Stored data:
....
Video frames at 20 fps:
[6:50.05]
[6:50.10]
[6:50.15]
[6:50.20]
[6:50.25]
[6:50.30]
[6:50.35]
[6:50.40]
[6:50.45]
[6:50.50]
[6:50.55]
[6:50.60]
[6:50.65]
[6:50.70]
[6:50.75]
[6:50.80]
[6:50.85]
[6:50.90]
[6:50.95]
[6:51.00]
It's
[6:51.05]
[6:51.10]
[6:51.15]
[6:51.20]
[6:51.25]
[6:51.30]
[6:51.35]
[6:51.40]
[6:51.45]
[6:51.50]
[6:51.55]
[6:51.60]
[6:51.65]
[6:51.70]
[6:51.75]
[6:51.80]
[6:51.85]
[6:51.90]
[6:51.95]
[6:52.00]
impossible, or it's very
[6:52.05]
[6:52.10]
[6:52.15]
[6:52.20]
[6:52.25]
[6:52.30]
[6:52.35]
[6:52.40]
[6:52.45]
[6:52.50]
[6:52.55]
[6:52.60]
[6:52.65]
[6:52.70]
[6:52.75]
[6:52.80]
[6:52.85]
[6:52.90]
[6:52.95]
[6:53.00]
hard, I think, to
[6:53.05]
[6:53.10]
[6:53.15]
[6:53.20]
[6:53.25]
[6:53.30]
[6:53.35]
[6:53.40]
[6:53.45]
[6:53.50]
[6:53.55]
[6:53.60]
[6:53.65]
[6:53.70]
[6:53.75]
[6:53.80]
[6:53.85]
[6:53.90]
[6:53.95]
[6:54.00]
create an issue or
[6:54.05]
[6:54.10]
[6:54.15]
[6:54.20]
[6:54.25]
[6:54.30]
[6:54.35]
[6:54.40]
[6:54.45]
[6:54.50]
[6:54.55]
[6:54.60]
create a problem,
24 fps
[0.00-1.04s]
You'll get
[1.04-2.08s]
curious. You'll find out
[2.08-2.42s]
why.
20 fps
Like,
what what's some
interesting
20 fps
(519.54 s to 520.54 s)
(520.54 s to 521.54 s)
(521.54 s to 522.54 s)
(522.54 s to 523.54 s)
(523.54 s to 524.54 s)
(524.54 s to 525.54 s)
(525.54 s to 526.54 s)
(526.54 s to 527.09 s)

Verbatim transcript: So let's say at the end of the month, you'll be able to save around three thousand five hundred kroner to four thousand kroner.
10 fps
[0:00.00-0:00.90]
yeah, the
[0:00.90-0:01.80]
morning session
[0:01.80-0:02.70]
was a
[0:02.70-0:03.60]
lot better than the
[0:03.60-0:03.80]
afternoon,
....
# WHAT NEEDS TO BE DONE
Return every line above exactly.

# RESPONSE BELOW
Video frames at 20 fps:
[6:50.05]
[6:50.10]
[6:50.15]
[6:50.20]
[6:50.25]
[6:50.30]
[6:50.35]
[6:50.40]
[6:50.45]
[6:50.50]
[6:50.55]
[6:50.60]
[6:50.65]
[6:50.70]
[6:50.75]
[6:50.80]
[6:50.85]
[6:50.90]
[6:50.95]
[6:51.00]
It's
[6:51.05]
[6:51.10]
[6:51.15]
[6:51.20]
[6:51.25]
[6:51.30]
[6:51.35]
[6:51.40]
[6:51.45]
[6:51.50]
[6:51.55]
[6:51.60]
[6:51.65]
[6:51.70]
[6:51.75]
[6:51.80]
[6:51.85]
[6:51.90]
[6:51.95]
[6:52.00]
impossible, or it's very
[6:52.05]
[6:52.10]
[6:52.15]
[6:52.20]
[6:52.25]
[6:52.30]
[6:52.35]
[6:52.40]
[6:52.45]
[6:52.50]
[6:52.55]
[6:52.60]
[6:52.65]
[6:52.70]
[6:52.75]
[6:52.80]
[6:52.85]
[6:52.90]
[6:52.95]
[6:53.00]
hard, I think, to
[6:53.05]
[6:53.10]
[6:53.15]
[6:53.20]
[6:53.25]
[6:53.30]
[6:53.35]
[6:53.40]
[6:53.45]
[6:53.50]
[6:53.55]
[6:53.60]
[6:53.65]
[6:53.70]
[6:53.75]
[6:53.80]
[6:53.85]
[6:53.90]
[6:53.95]
[6:54.00]
create an issue or
[6:54.05]
[6:54.10]
[6:54.15]
[6:54.20]
[6:54.25]
[6:54.30]
[6:54.35]
[6:54.40]
[6:54.45]
[6:54.50]
[6:54.55]
[6:54.60]
create a problem,
24 fps
[0.00-1.04s]
You'll get
[1.04-2.08s]
curious. You'll find out
[2.08-2.42s]
why.
20 fps
Like,
what what's some
interesting
20 fps
(519.54 s to 520.54 s)
(520.54 s to 521.54 s)
(521.54 s to 522.54 s)
(522.54 s to 523.54 s)
(523.54 s to 524.54 s)
(524.54 s to 525.54 s)
(525.54 s to 526.54 s)
(526.54 s to 527.09 s)

Verbatim transcript: So let's say at the end of the month, you'll be able to save around three thousand five hundred kroner to four thousand kroner.
10 fps
[0:00.00-0:00.90]
yeah, the
[0:00.90-0:01.80]
morning session
[0:01.80-0:02.70]
was a
[0:02.70-0:03.60]
lot better than the
[0:03.60-0:03.80]
afternoon,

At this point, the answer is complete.